The $500 laptop ends up on the student notice board for $1200-$1500 he said.

“One receiver we caught was a computer whiz and would break them up and rebuild them so they were quite different,” said Det Sen Con Lonergan.

“Some computer shops are even buying them in.

“There is no Mr Big in this, it is a network and impossible to stamp out and is driven by the drugs market.

“And while the value of mobile phones and CD players dropped we can’t see these laptops losing their attraction. They are getting smaller and more sophisticated and remain an expensive item so will continue to be a targeted.”

“The thieves are invariably drug-addicted juveniles,” he said, “but they are extremely professional.

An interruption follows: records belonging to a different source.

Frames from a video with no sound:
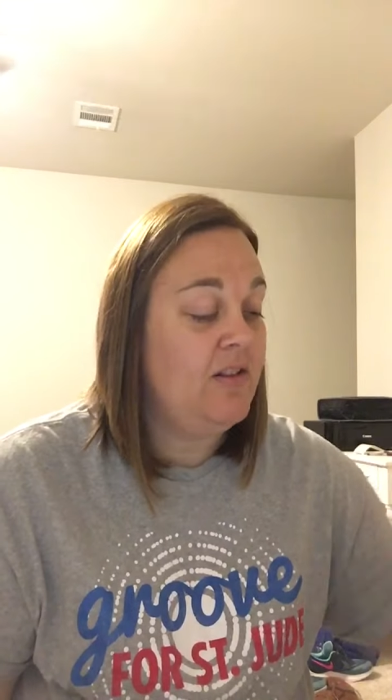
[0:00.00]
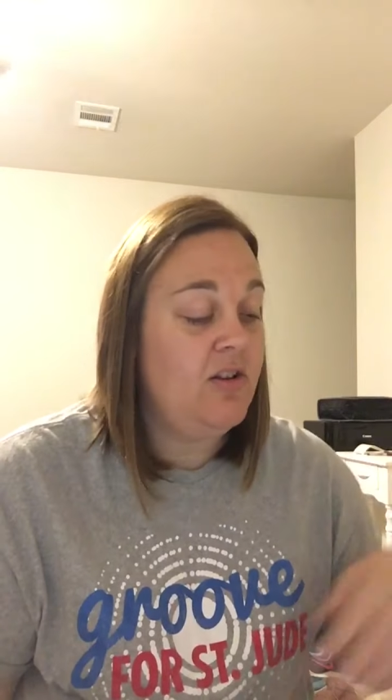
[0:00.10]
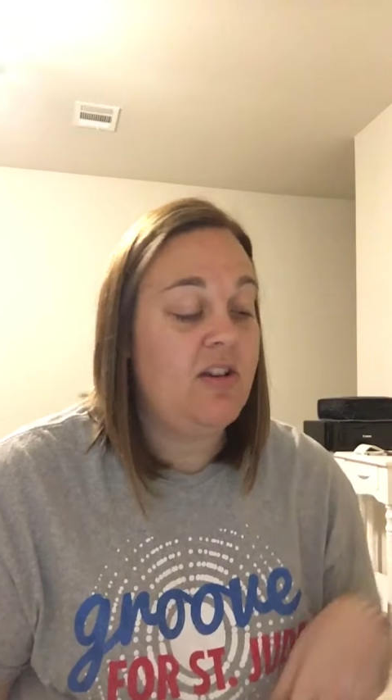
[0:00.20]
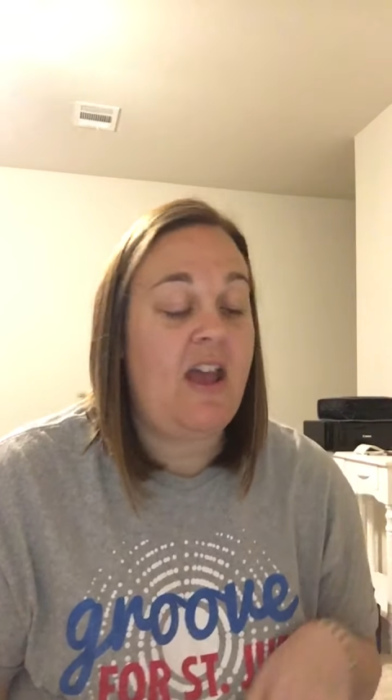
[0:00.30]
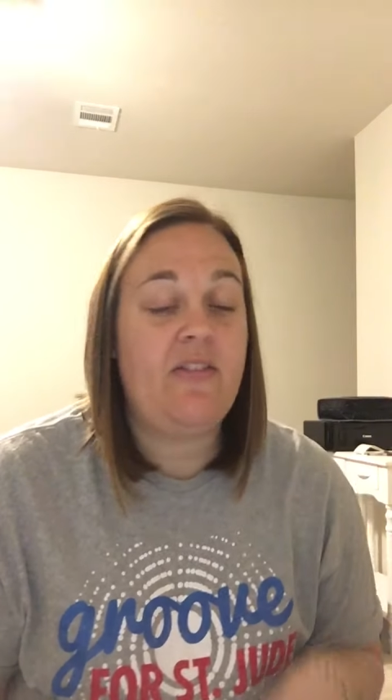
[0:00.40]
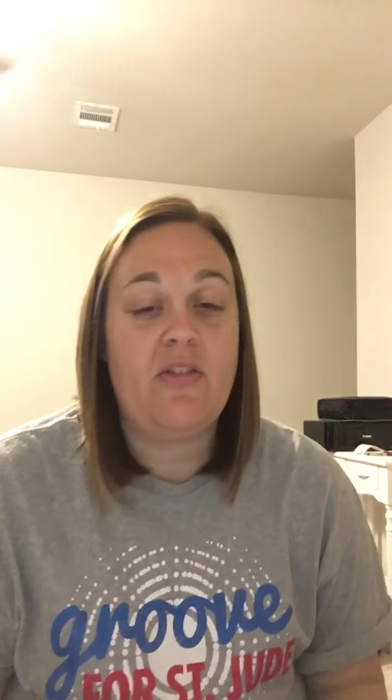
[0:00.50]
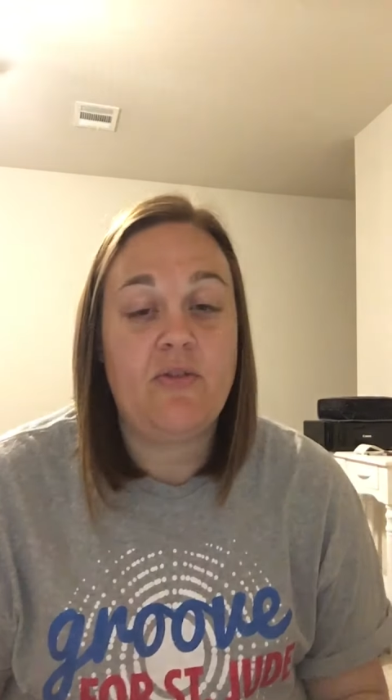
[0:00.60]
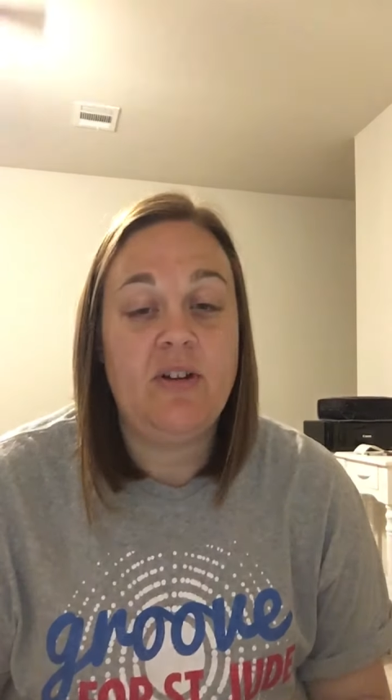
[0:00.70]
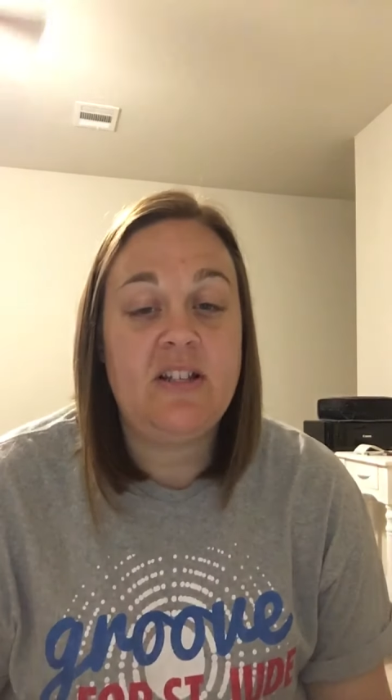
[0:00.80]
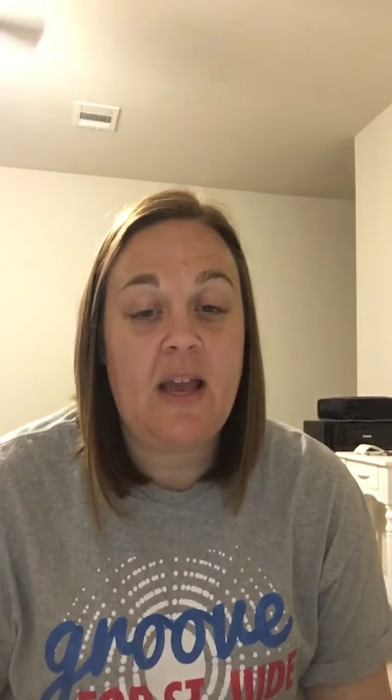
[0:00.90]
look at the
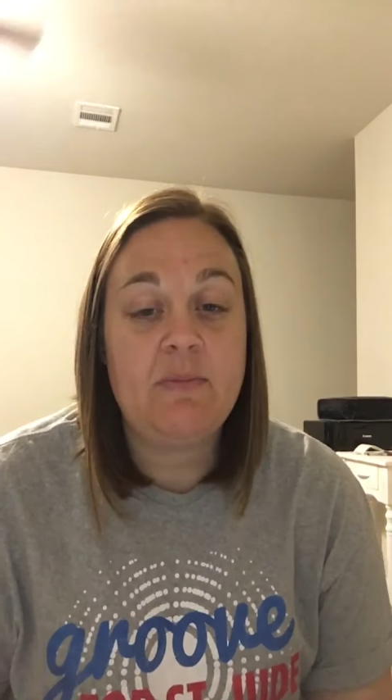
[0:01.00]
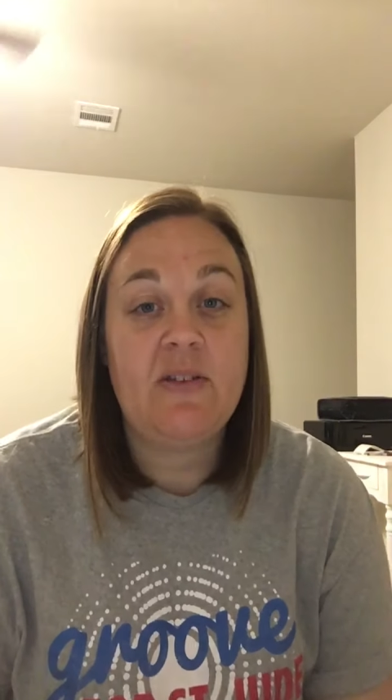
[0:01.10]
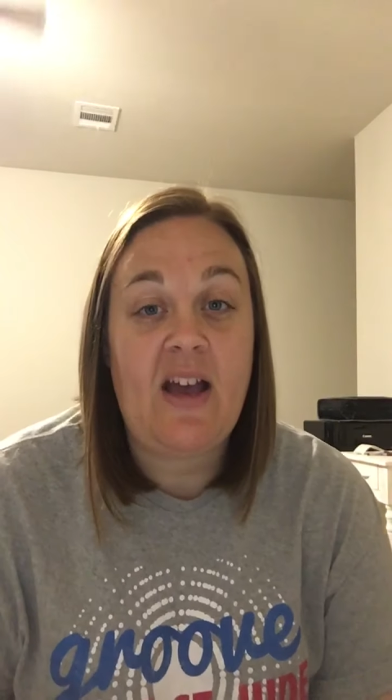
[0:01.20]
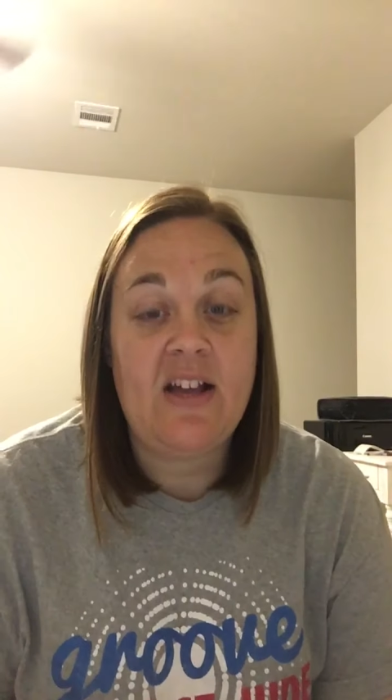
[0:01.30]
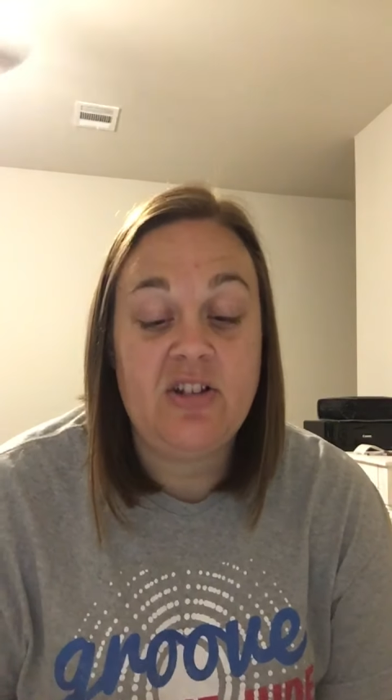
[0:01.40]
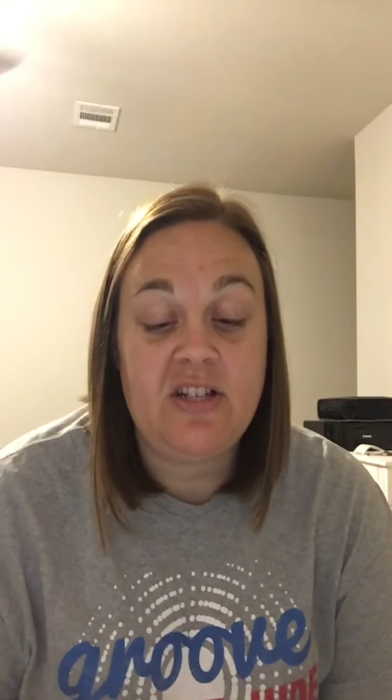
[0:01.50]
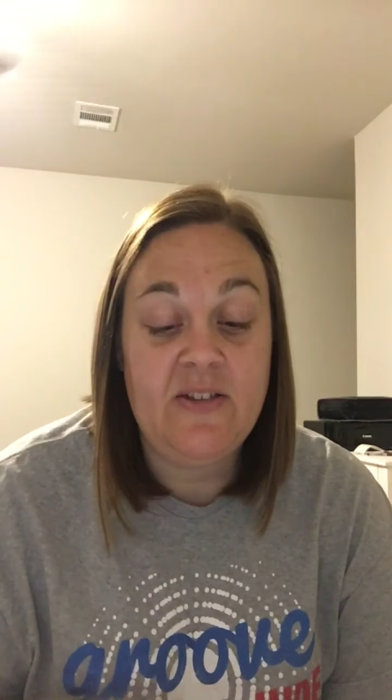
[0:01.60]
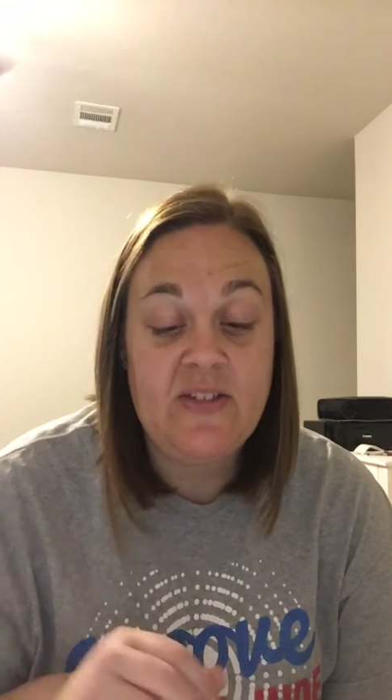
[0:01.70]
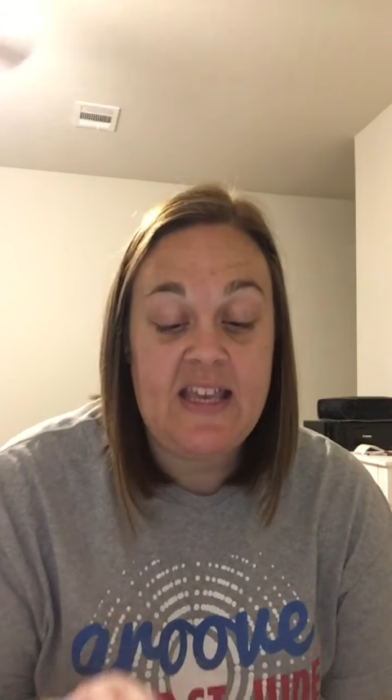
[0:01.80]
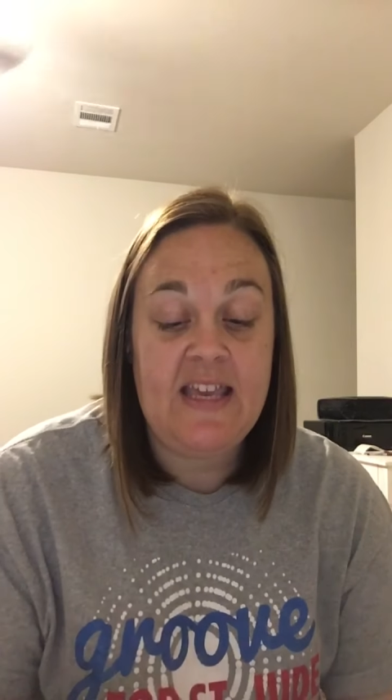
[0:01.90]
three types of adjectives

“One year in this business is like five years in any other. So if they start at 13 by the time they are 17 they have as much experience as somebody spending 15-20 years in another profession.

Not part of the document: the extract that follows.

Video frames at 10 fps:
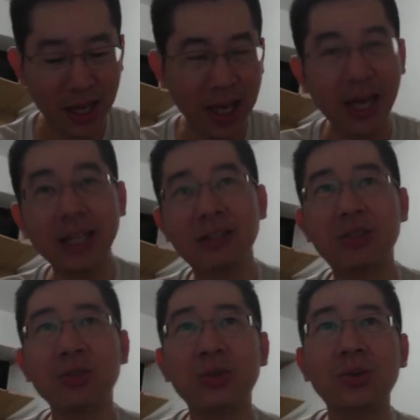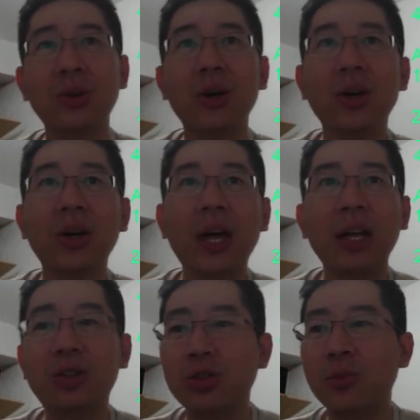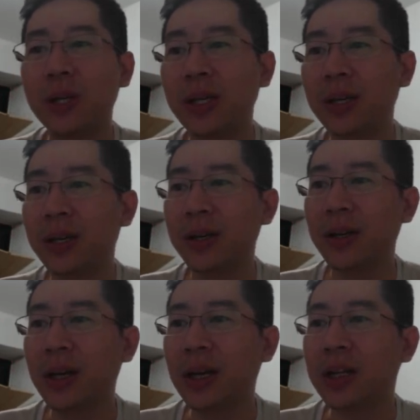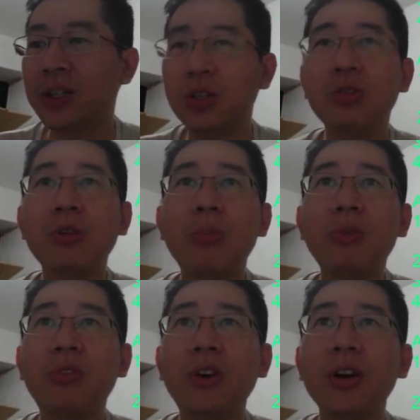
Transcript: A2 and 2B, do you know who I prefer?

“This juveniles should not be under-estimated they are consummate thieves. “And it is all too easy for them in West Perth because there is little residential property and many of the offices have inadequate or old security systems.

“Offices are empty at night and on weekends and are often too easy to enter.”

He is highly critical of many of the owners of offices in West Perth indicating they have poor security.

“An alarm will ring all weekend and nobody bothers about it,” he said.

“One businessman arrived at his building early one morning and met a workman coming out of his building carrying a huge box. When he got to his office he found it had been burgled and the man he opened the main door for had stolen 14 laptops.

“There are dozens of amazing stories like that coming out of that area.”

“Last week two crack heads walked into a St Georges Terrace building and took a lift to the 17th floor at 5pm on a Friday night.

“They walked into an office, picked up a $7000 laptop and walked out. It wasn’t missed for three days.

“They stopped on the 10th floor on the way out walked in to an unattended reception picked up a mobile phone and left. Somebody stopped and queried them, but they simply said ‘we are in the wrong place’ and left

“It is that easy.

“6am has become a favourite break in time as well because that is when the shifts are changing on security companies and people dismiss the alarm because they think it is an early arrival at the office.”

He says that property owners desperately need to upgrade security and office workers need to become aware.

“During business hours reception areas are left unattended and often nobody comes when somebody walks in,” he said.

“In the Business District and especially in West Perth at night the thieves move from under croft to under croft without being seen.

“They don’t operate to a plan they are simply opportunists. And they don’t care if they get caught.

“A few weeks in jail for a drug addict isn’t a problem.

“They look through a window, see a laptop, smash the window, grab it and run. It is that easy and there is ready cash market.”

So lock everything and fence under crofts to stop them getting around so easily, he said.